Exercise requirements:
Retype the whole listing, please, keeping every line exact and dropping the pictures.

Provided records:
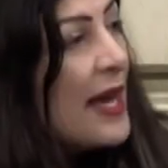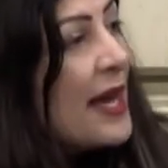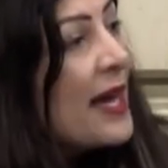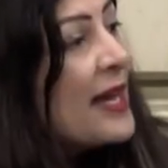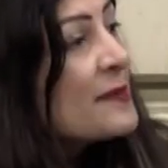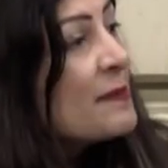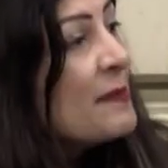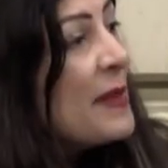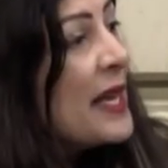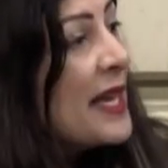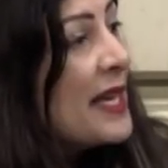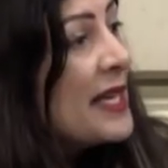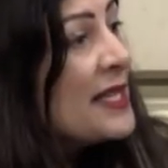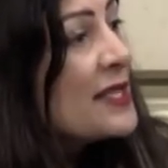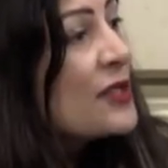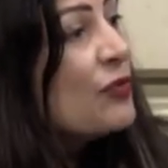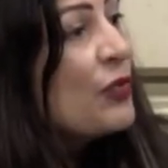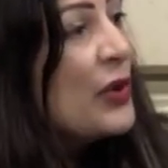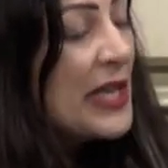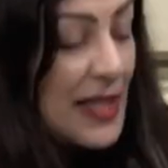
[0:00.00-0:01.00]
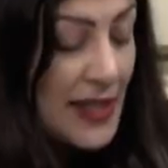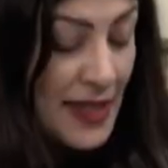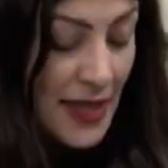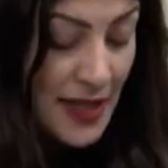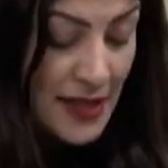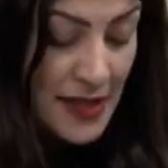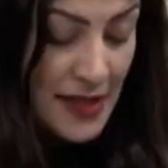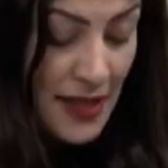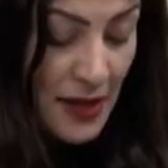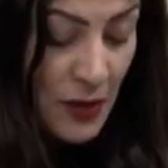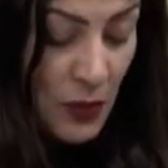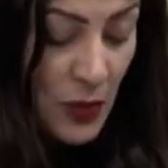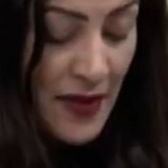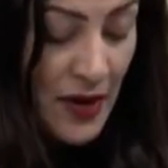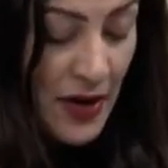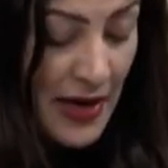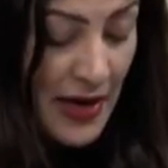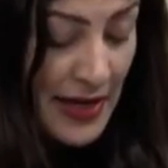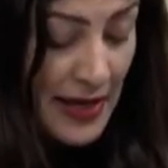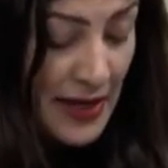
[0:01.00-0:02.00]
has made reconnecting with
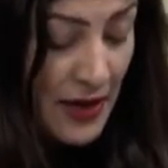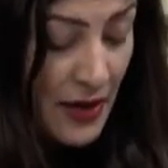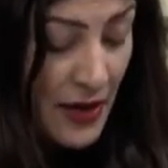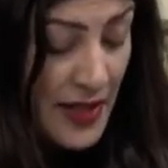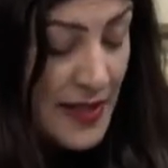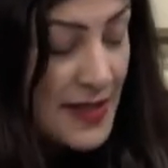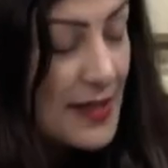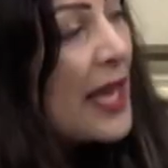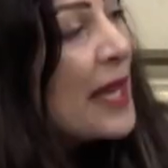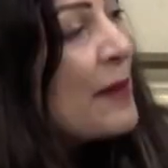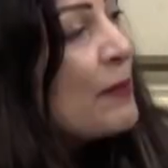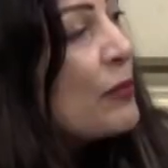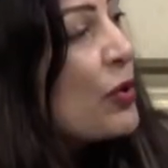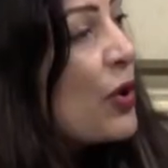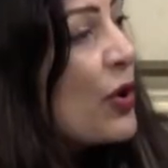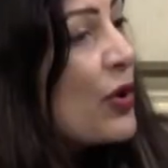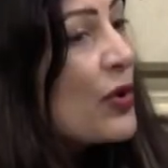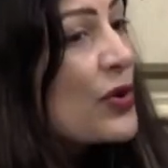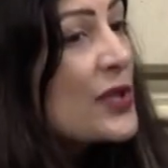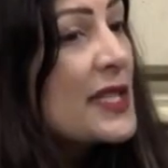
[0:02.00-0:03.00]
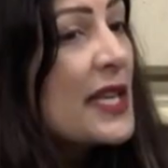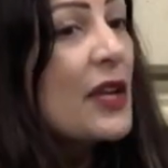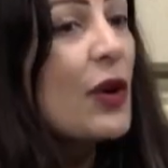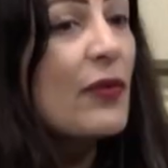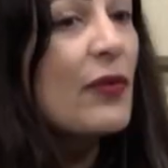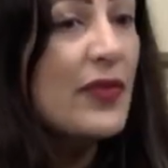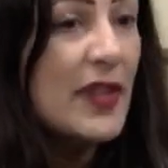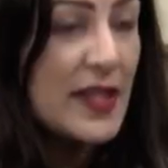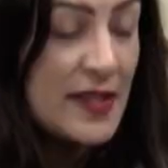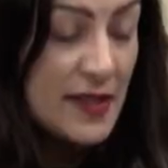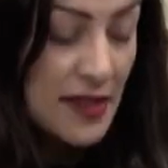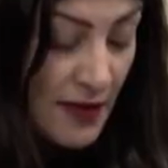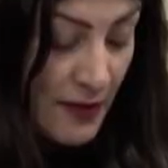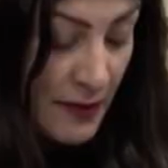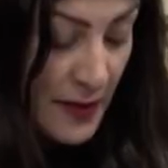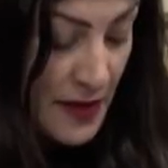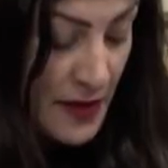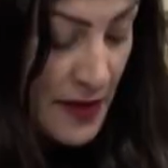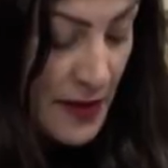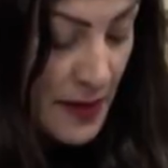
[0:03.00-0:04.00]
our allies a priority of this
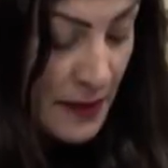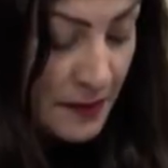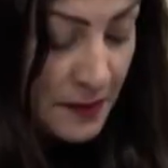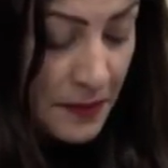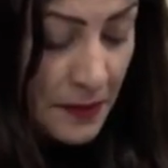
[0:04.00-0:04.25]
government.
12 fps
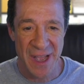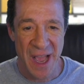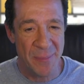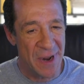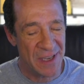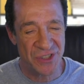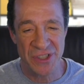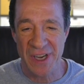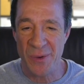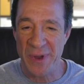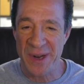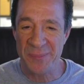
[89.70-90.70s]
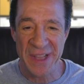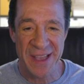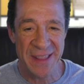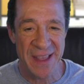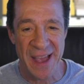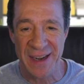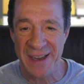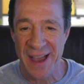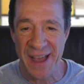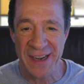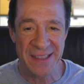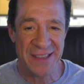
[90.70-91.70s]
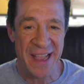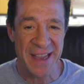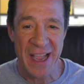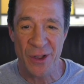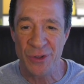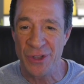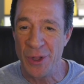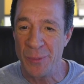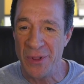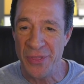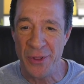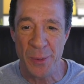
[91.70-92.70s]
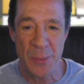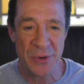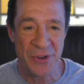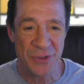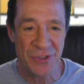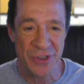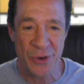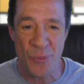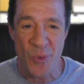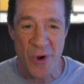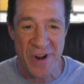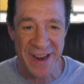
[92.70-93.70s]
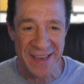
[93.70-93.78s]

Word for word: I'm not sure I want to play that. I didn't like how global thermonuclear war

Task solution:
[0:00.00-0:01.00]
[0:01.00-0:02.00]
has made reconnecting with
[0:02.00-0:03.00]
[0:03.00-0:04.00]
our allies a priority of this
[0:04.00-0:04.25]
government.
12 fps
[89.70-90.70s]
[90.70-91.70s]
[91.70-92.70s]
[92.70-93.70s]
[93.70-93.78s]

Word for word: I'm not sure I want to play that. I didn't like how global thermonuclear war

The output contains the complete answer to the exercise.